Friday, 29 October 2010

Hallowe'en Horrors

Hallowe'en encroaches. Lists are made. I thought I would put up a list (which, by pure chance, happens to consist of thirteen books) of the tomes which frightened me the most since I first began to read. Of course, I can't remember all of them: there are one or two which left a lasting impression on me, but which I don't think I'll ever find again: there was a book where a girl went on a journey with a gnome from her mantlepiece (it came alive); she went to a mountain covered in multicoloured snow, some of which was poisonous, and fought with a witch. And there was another, where a girl looked through the wrong end of a telescope and ended up on a strange, savage planet... But they will remain fragments of my memory, alas. So here is the list, in no particular order.

1. The Scarecrows by Robert Westall

This uses suspense to terrifying effect, as inanimate scarecrows encroach upon a house, perhaps possessed by the ghosts of some sinister people. It is also a brilliant psychodrama, and unsparing in its details of adolescent pain. I remember being absolutely gripped by it as a twelve year old; I gave it to a friend; he didn't like it; I thought less of the friend.

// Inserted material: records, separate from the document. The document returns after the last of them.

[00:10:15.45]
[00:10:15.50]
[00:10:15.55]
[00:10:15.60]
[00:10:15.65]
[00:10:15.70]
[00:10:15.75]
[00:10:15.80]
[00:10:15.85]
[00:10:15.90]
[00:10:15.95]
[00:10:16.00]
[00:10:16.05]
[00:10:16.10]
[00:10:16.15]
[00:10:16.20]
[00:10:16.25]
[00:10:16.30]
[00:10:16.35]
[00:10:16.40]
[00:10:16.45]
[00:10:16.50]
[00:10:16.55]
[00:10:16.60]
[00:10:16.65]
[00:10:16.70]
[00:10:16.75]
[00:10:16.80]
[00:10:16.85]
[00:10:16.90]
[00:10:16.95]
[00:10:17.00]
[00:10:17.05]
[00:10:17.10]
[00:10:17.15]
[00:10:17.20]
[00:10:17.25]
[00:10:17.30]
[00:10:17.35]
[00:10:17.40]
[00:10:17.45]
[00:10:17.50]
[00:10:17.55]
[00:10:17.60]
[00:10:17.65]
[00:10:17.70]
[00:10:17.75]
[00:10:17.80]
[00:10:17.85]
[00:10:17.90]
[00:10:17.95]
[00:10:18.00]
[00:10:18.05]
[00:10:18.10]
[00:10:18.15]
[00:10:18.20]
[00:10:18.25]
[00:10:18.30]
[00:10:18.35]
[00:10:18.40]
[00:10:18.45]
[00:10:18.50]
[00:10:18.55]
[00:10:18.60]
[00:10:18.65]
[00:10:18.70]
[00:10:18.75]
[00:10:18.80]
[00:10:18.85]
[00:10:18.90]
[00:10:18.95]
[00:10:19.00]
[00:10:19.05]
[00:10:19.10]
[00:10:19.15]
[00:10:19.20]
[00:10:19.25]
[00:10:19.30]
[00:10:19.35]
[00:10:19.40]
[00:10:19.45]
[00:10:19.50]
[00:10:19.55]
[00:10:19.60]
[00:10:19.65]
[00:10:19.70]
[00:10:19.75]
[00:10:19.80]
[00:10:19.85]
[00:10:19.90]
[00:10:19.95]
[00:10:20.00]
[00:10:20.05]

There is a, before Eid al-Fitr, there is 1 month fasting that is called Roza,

2. A Good and Happy Child by Justin Evans

A recent novel, this tale of possession I was not able to read alone. It sent me scurrying into the drawing room in the house where I was staying, panting with fright. In particular I found the idea of a 'beacon' - a soul that stood out from the others because of its propensity for possession - extremely disturbing.

3. Lord of the Flies by William Golding

What can I say: pig's head. Flies. The Beast.

4. The Little Stranger by Sarah Waters

A very successful pastiche, and yet also remarkably original. All the more creepy for its ambivalence.

5 & 6. The Seance by John Harwood, and The Ghost Writer by John Harwood

Australian writer Harwood is a master of the ghost story. The first, from different viewpoints, tells a Gothic story of ghostly monks, haunted suits of armour and decaying houses that has much more to it than meets the eye; the second tells of bitter family rivalries and secrets. Heavenly for winter's nights.

7. Uncle Montague’s Tales of Terror by Chris Priestley

Blackly broiling with psychological and actual fear, these tales, told from the viewpoint of snobby, cruel Edwardian children, are works of near genius.

8. A short story by Elizabeth Bowen (whose name I cannot remember)

In this tale a man on a bicycle happens upon a house, in which a woman weeps and the sound of a tennis match can be heard. But when he gets back to his friends, everything is thrown into confusion. Not so much terrifying as deeply affecting - and plausible.

9. Chocky by John Wyndham

As a child I found the idea of an alien intelligence infiltrating my head immensely scary - and yet, at the same time, I sort of wanted to be suddenly able to do maths, and paint alien landscapes, as the child in this story does.

10. Metamorphoses by Kafka

When his family throw an apple at the morphed K and it sticks under his carapace I was stiff with terror for weeks.

11. The Vampyre by Tom Holland

Read in one sitting, as a thirteen year old on a ferry from France to England. Pure escapism, and brilliant.

12. Confessions of a Justified Sinner by James Hogg

The Doppelganger is also one of the more skin-crawling ideas to have come out of folklore, and Hogg uses it with sinister panache.

13. Albion’s Dream by Roger Norman

A bit of a recherche choice: this was a children's book, a first novel, which was in my school library. I at the time was at an old-fashioned prep school; this was set in a similar place. In it the hero finds himself up against a truly sinister doctor: there's a moment at the end which is almost heart-stopping. Sadly out of print.

*LATE ADDITION* - and thank you to Suzi Feay of the Financial Times for reminding me of this:

14. The Ghost of Thomas Kemp by Penelope Lively

An incredibly eerie tale of a haunting: a ghost who can be capricious, mean and genuinely dangerous. Totally marvellous.

Oh, and while I'm here:

15. The Snow Spider by Jenny Nimmo

I think this gave me nightmares for years...


  1. Thanks for including me Philip! Elizabeth Bowen is a great writer. Rarely mentioned though. Kafka - big hero of mine. As is John Wyndham. Fascinating list, Philip. Lots of things there I'd forgotten about and wouldn't mind revisiting.

  2. Have you read Bowen's collected short stories? I recommend taking them on a winter holiday.